▶ _Work task_
I'd like every entry returned exactly as it is, with the images left out.

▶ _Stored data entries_
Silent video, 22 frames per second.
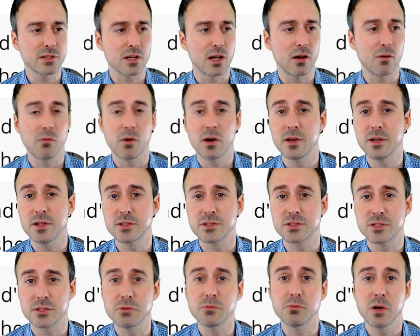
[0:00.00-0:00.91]
Uh, one
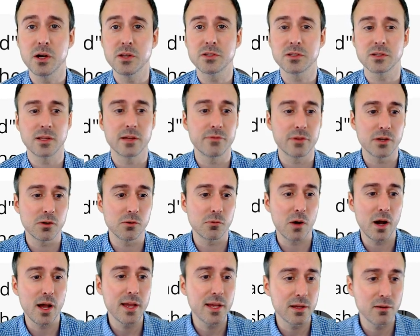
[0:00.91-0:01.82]
is you want to live in
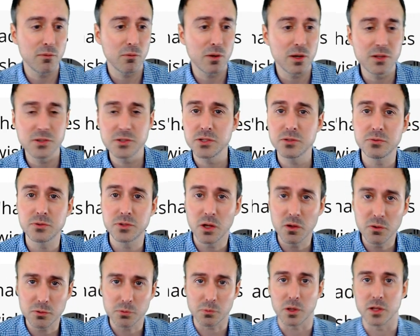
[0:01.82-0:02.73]
Hawaii, and one is you
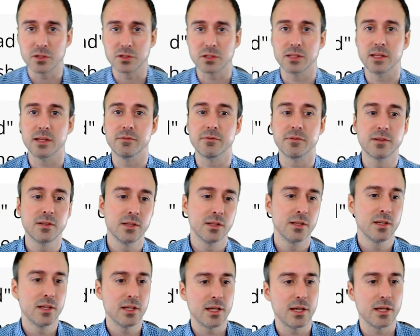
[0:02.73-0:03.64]
don't want to live
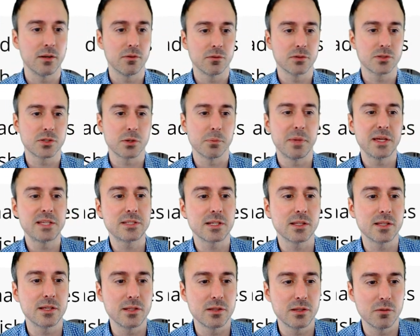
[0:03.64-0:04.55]
in. So
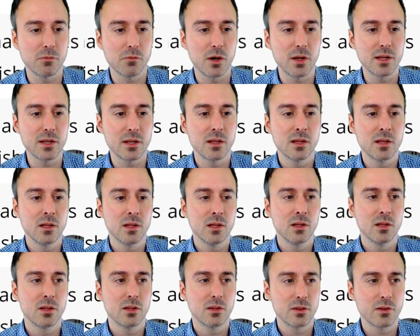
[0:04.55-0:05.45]
basically, the one,
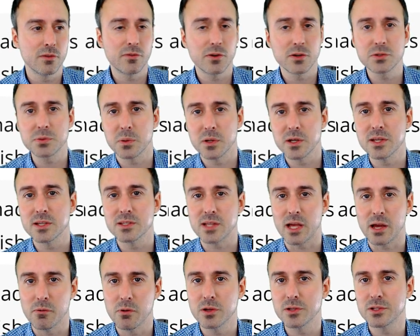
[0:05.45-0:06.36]
the first one is
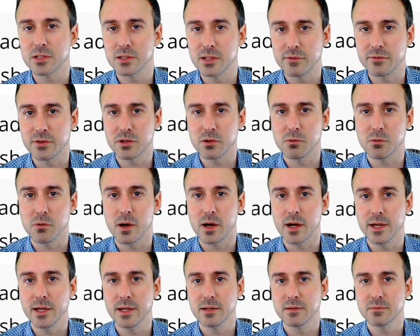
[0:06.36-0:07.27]
I want to live in
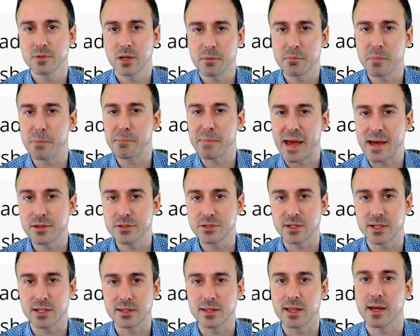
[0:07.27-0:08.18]
Hawaii. I'm
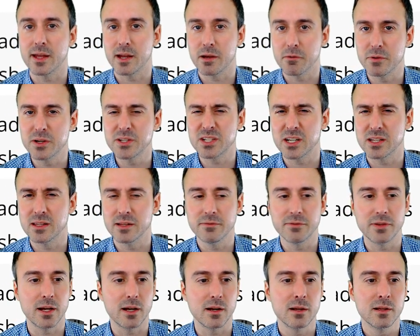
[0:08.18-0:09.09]
imagining that. I wish I lived
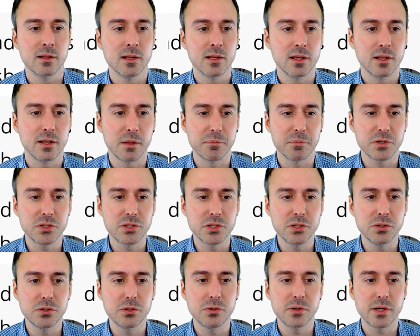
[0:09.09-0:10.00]
there. Number
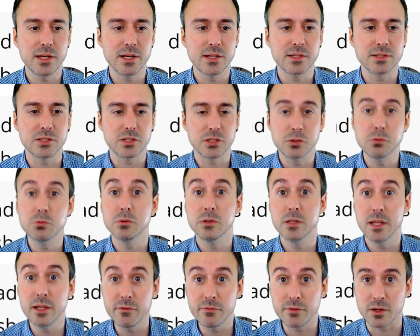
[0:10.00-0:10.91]
two is you
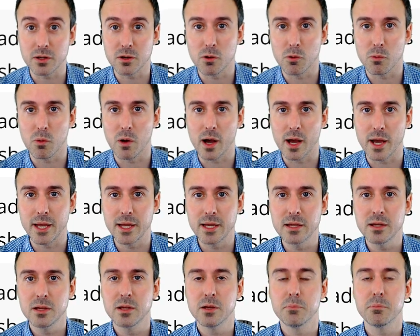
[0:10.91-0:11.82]
live in Hawaii,
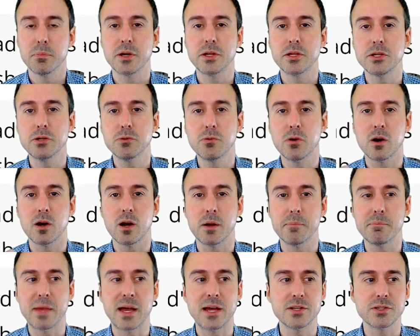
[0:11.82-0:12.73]
but you are
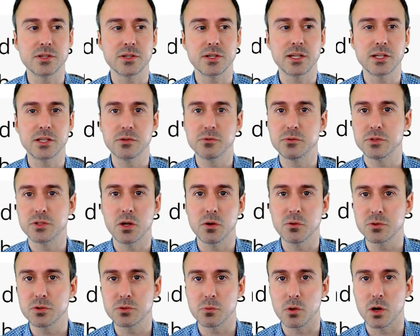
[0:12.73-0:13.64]
imagining you
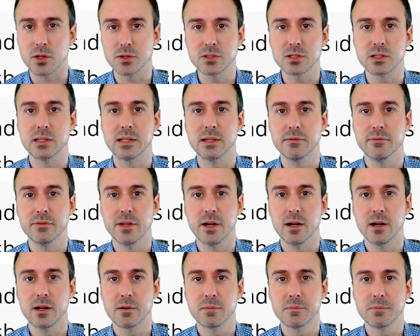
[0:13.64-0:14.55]
don't want to live
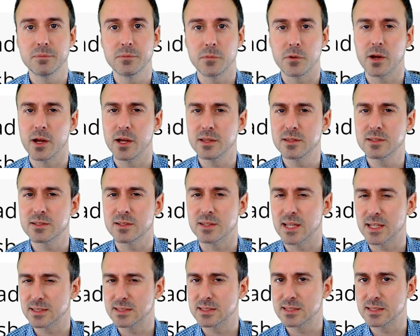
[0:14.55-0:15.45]
there. All right. So
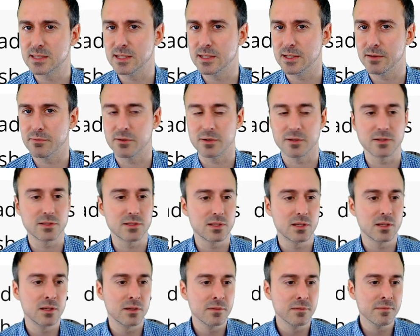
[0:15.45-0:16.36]
that's the difference.
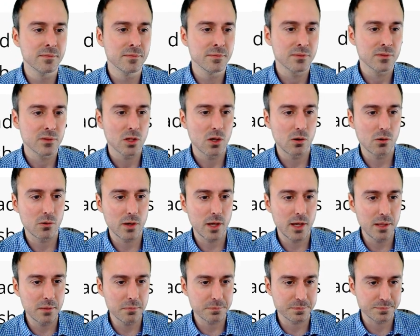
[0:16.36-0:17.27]

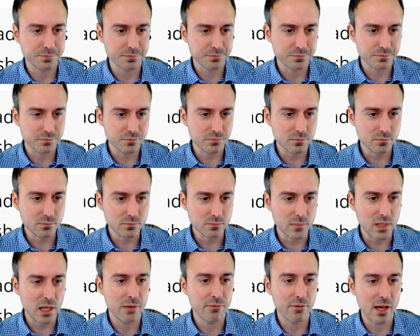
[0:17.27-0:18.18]
Okay
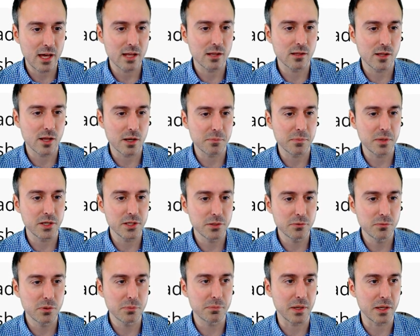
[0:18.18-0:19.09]
if I had a lot of money, you
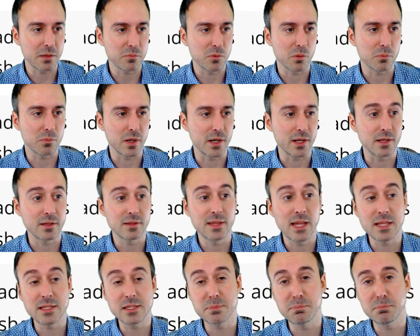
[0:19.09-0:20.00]
would make more money.
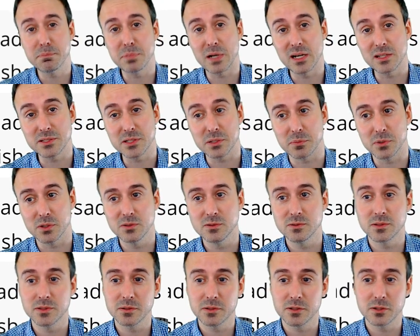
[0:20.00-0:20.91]
That's possible.
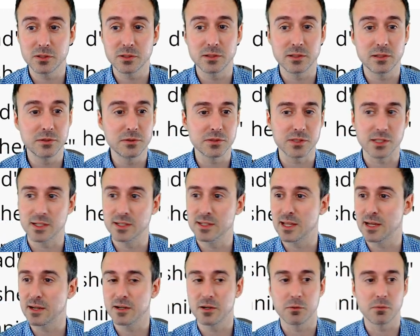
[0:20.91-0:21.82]
You could lose it.
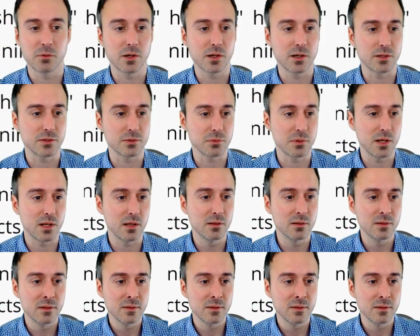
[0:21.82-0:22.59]
That could work as well.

▶ _Task result_
Silent video, 22 frames per second.
[0:00.00-0:00.91]
Uh, one
[0:00.91-0:01.82]
is you want to live in
[0:01.82-0:02.73]
Hawaii, and one is you
[0:02.73-0:03.64]
don't want to live
[0:03.64-0:04.55]
in. So
[0:04.55-0:05.45]
basically, the one,
[0:05.45-0:06.36]
the first one is
[0:06.36-0:07.27]
I want to live in
[0:07.27-0:08.18]
Hawaii. I'm
[0:08.18-0:09.09]
imagining that. I wish I lived
[0:09.09-0:10.00]
there. Number
[0:10.00-0:10.91]
two is you
[0:10.91-0:11.82]
live in Hawaii,
[0:11.82-0:12.73]
but you are
[0:12.73-0:13.64]
imagining you
[0:13.64-0:14.55]
don't want to live
[0:14.55-0:15.45]
there. All right. So
[0:15.45-0:16.36]
that's the difference.
[0:16.36-0:17.27]

[0:17.27-0:18.18]
Okay
[0:18.18-0:19.09]
if I had a lot of money, you
[0:19.09-0:20.00]
would make more money.
[0:20.00-0:20.91]
That's possible.
[0:20.91-0:21.82]
You could lose it.
[0:21.82-0:22.59]
That could work as well.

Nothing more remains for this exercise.